[Start of Attachment]
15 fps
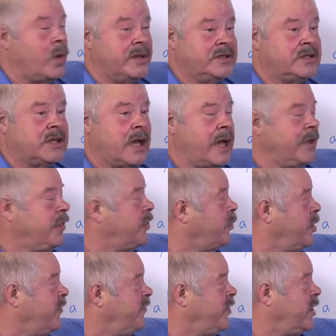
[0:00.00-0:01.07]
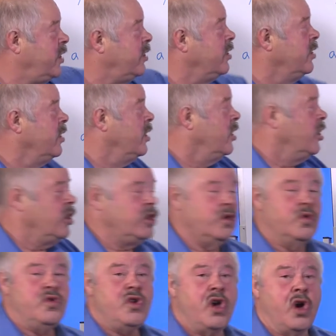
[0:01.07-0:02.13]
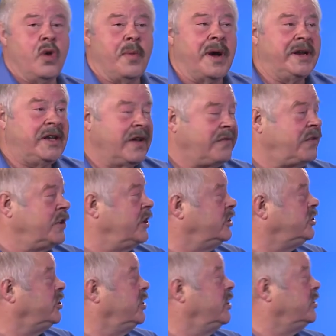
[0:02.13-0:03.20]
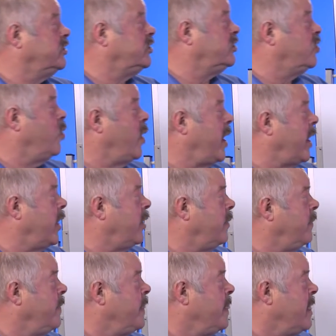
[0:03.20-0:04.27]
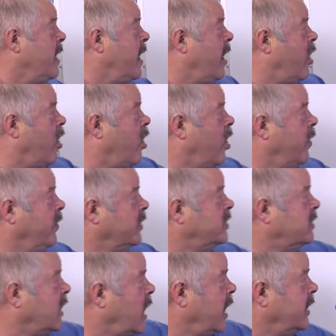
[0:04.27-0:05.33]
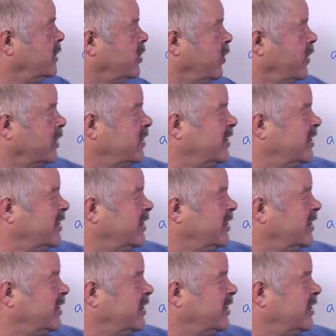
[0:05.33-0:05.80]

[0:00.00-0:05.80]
one side 3 feet. You know by definition a square, all the sides are the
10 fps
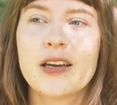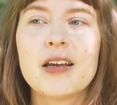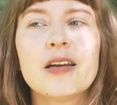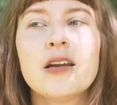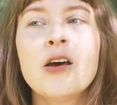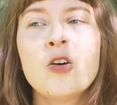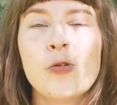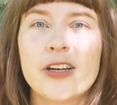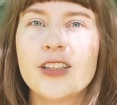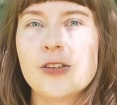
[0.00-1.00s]
and
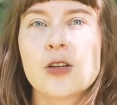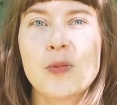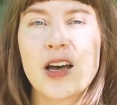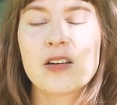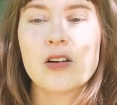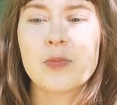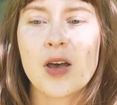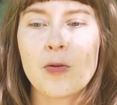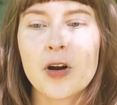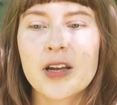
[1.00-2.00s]
when I look back on
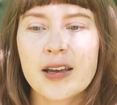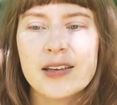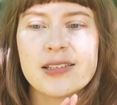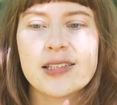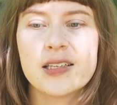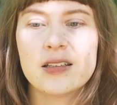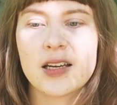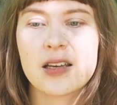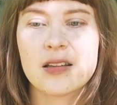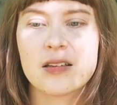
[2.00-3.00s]
my work I can see
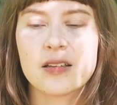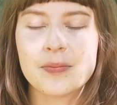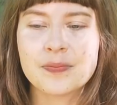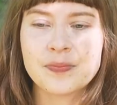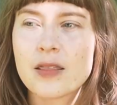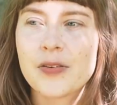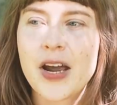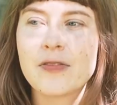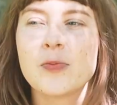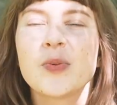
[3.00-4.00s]
like there
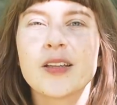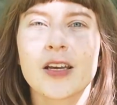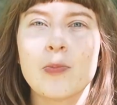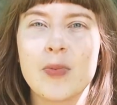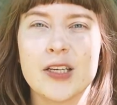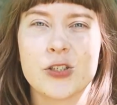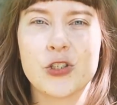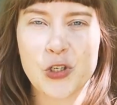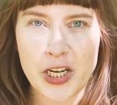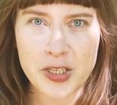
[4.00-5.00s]
haven't been like major
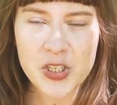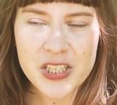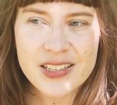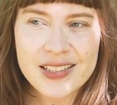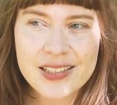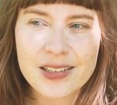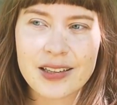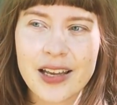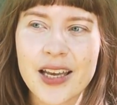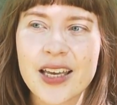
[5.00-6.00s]
changes
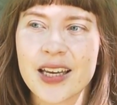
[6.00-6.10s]
like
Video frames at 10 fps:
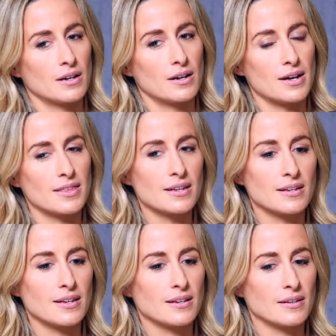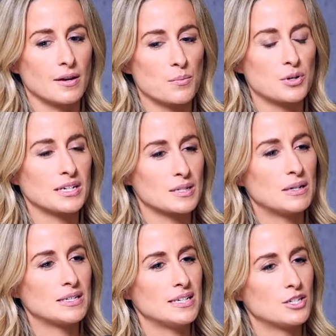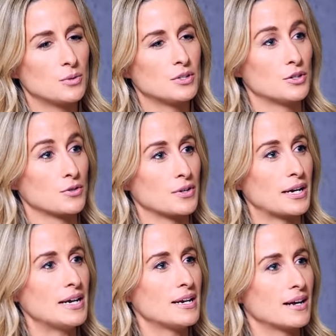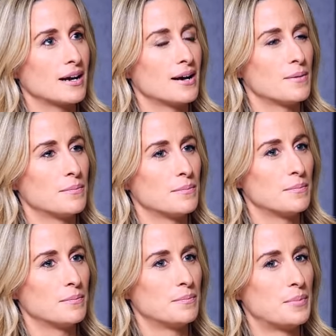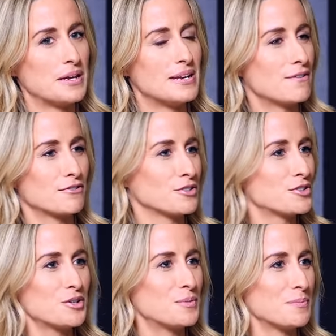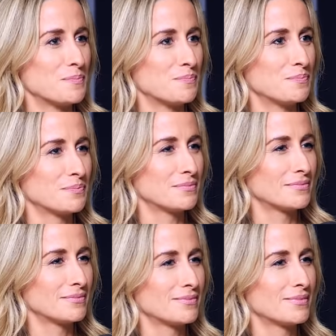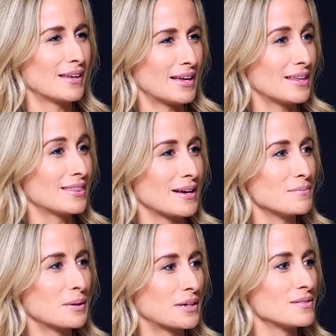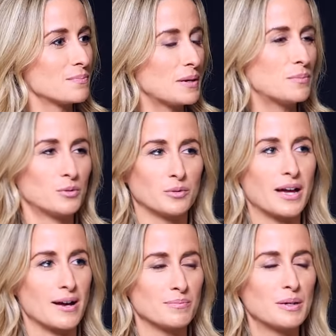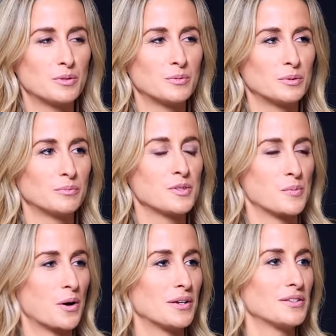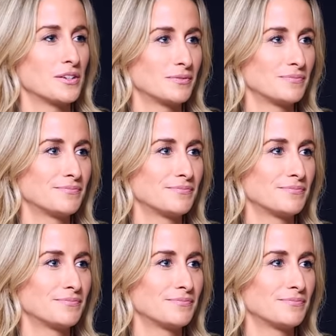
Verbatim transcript: i think predictability to a degree but never assume anything because people yeah people will surprise you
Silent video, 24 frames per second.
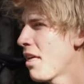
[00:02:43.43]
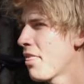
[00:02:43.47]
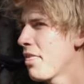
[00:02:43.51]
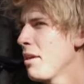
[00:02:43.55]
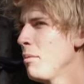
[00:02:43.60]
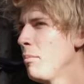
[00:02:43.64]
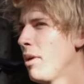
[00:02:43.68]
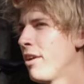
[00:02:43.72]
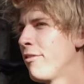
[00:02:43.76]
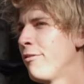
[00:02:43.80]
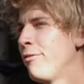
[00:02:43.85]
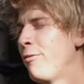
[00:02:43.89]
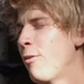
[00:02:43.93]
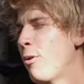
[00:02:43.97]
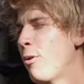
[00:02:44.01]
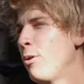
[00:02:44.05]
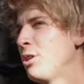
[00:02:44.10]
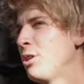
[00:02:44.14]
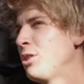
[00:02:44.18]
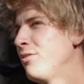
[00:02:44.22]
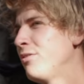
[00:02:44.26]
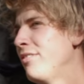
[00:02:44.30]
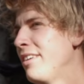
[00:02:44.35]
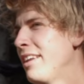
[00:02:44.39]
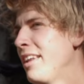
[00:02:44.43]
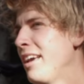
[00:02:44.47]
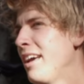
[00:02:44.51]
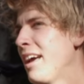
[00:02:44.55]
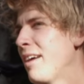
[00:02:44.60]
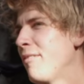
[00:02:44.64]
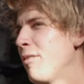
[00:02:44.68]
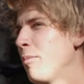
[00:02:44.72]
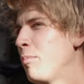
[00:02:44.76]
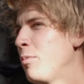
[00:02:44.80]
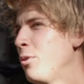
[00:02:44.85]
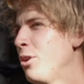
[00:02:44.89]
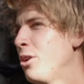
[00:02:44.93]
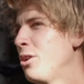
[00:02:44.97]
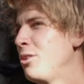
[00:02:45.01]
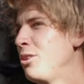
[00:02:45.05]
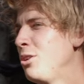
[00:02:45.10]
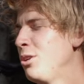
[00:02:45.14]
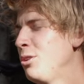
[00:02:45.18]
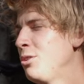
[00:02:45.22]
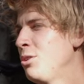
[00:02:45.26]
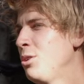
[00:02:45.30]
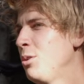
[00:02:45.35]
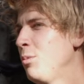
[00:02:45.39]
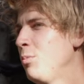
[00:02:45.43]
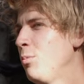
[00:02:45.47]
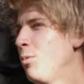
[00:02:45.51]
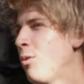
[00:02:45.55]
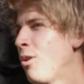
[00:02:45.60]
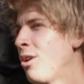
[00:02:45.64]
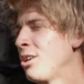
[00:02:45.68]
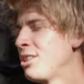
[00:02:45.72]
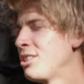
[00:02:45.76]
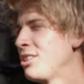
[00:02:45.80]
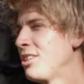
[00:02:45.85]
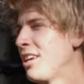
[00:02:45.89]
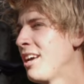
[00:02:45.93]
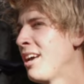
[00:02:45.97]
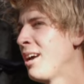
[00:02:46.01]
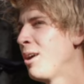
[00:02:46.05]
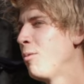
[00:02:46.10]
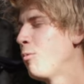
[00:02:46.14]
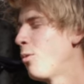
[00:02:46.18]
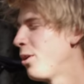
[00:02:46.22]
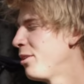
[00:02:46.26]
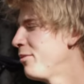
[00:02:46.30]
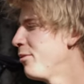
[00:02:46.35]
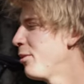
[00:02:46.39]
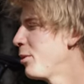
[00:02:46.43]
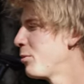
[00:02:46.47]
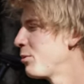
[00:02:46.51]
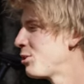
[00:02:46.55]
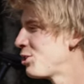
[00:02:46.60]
I think my first video I ever put on YouTube was uh, one where I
[End of Attachment]
● TO DO
Take the whole listing above and copy it exactly. Pictures do not go into the copy.

● COMPLETED TASK
15 fps
[0:00.00-0:01.07]
[0:01.07-0:02.13]
[0:02.13-0:03.20]
[0:03.20-0:04.27]
[0:04.27-0:05.33]
[0:05.33-0:05.80]

[0:00.00-0:05.80]
one side 3 feet. You know by definition a square, all the sides are the
10 fps
[0.00-1.00s]
and
[1.00-2.00s]
when I look back on
[2.00-3.00s]
my work I can see
[3.00-4.00s]
like there
[4.00-5.00s]
haven't been like major
[5.00-6.00s]
changes
[6.00-6.10s]
like
Video frames at 10 fps:
Verbatim transcript: i think predictability to a degree but never assume anything because people yeah people will surprise you
Silent video, 24 frames per second.
[00:02:43.43]
[00:02:43.47]
[00:02:43.51]
[00:02:43.55]
[00:02:43.60]
[00:02:43.64]
[00:02:43.68]
[00:02:43.72]
[00:02:43.76]
[00:02:43.80]
[00:02:43.85]
[00:02:43.89]
[00:02:43.93]
[00:02:43.97]
[00:02:44.01]
[00:02:44.05]
[00:02:44.10]
[00:02:44.14]
[00:02:44.18]
[00:02:44.22]
[00:02:44.26]
[00:02:44.30]
[00:02:44.35]
[00:02:44.39]
[00:02:44.43]
[00:02:44.47]
[00:02:44.51]
[00:02:44.55]
[00:02:44.60]
[00:02:44.64]
[00:02:44.68]
[00:02:44.72]
[00:02:44.76]
[00:02:44.80]
[00:02:44.85]
[00:02:44.89]
[00:02:44.93]
[00:02:44.97]
[00:02:45.01]
[00:02:45.05]
[00:02:45.10]
[00:02:45.14]
[00:02:45.18]
[00:02:45.22]
[00:02:45.26]
[00:02:45.30]
[00:02:45.35]
[00:02:45.39]
[00:02:45.43]
[00:02:45.47]
[00:02:45.51]
[00:02:45.55]
[00:02:45.60]
[00:02:45.64]
[00:02:45.68]
[00:02:45.72]
[00:02:45.76]
[00:02:45.80]
[00:02:45.85]
[00:02:45.89]
[00:02:45.93]
[00:02:45.97]
[00:02:46.01]
[00:02:46.05]
[00:02:46.10]
[00:02:46.14]
[00:02:46.18]
[00:02:46.22]
[00:02:46.26]
[00:02:46.30]
[00:02:46.35]
[00:02:46.39]
[00:02:46.43]
[00:02:46.47]
[00:02:46.51]
[00:02:46.55]
[00:02:46.60]
I think my first video I ever put on YouTube was uh, one where I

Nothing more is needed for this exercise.